А то, что национализм не помешал мне пересидеть революцию во Франции, вас не смутило? — Да просто я на 80 % состою из врождённой тяги к изменам. Моя любовь прямо пропорциональна боли, которую я стремлюсь причинить любимому существу. И не важно, Родина это, партия или женщина.
Вот, вот и она! Заносчивая девчонка с пачкой холстов наперевес. Она без стеснения говорит, что я — величайший художник Мексики и ей важно моё мнение. Она наклепала тут несколько картинок и хочет знать, что я об этом думаю. Есть у неё талант или нет?
Я внимательно рассматриваю эти маленькие кропотливо выполненные картинки, в основном автопортреты, и понимаю, что величайшим художником Мексики я пробуду совсем недолго…
Моя Фридуча единственная за всю историю искусств вскрыла себе грудь и сердце, чтобы обнажить биологическую правду чувств. Она положила себя на алтарь нашей любви, она стала моей музой, она была моей женой 25 лет с перерывом на развод. Наш брак назовут союзом слона и голубки, и это определение как нельзя более точно передаёт характер наших отношений. Дело ведь не только в том, что я на 20 лет старше, и даже не в том, что я вешу в три раза больше, чем она. Я калечу её тонкую голубиную душу постоянными изменами, и это питает её творчество, наполняет её картины болью, кровью изливается в её дневники.

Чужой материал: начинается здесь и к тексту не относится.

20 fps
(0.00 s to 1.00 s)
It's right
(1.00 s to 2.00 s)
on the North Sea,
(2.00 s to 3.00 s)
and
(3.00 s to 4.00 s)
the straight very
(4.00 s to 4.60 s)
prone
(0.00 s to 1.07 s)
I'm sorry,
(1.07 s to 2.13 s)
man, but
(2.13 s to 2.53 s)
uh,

Для голубки слон больше целого мира, так что я для неё — целая Вселенная, я её ребёнок, я её друг, я её отец, я её возлюбленный, я её супруг, я её мать, я — она сама, я это всё, сквозь меня она любит Мексику, моими глазами видит коммунистическую партию, так что, когда меня лишат партийного билета, она гордо откажется от своего. Я наряжаю её настоящей Техуаной, и сначала она сопротивляется, как сопротивляется и моим изменам, а потом принимает, впускает в себя дух родной страны, и вот уже пишет автопортреты, на которых она в длинных многослойных юбках, тяжёлых украшениях и кружевных блузах, ходит по Нью-Йорку в ярких, как сама Мексика, нарядах, и дети кричат ей вслед: «Вы что, от цирка отстали?!» И даже после того, как её картину купит Лувр, она будет называть себя не художницей, а женой великого художника.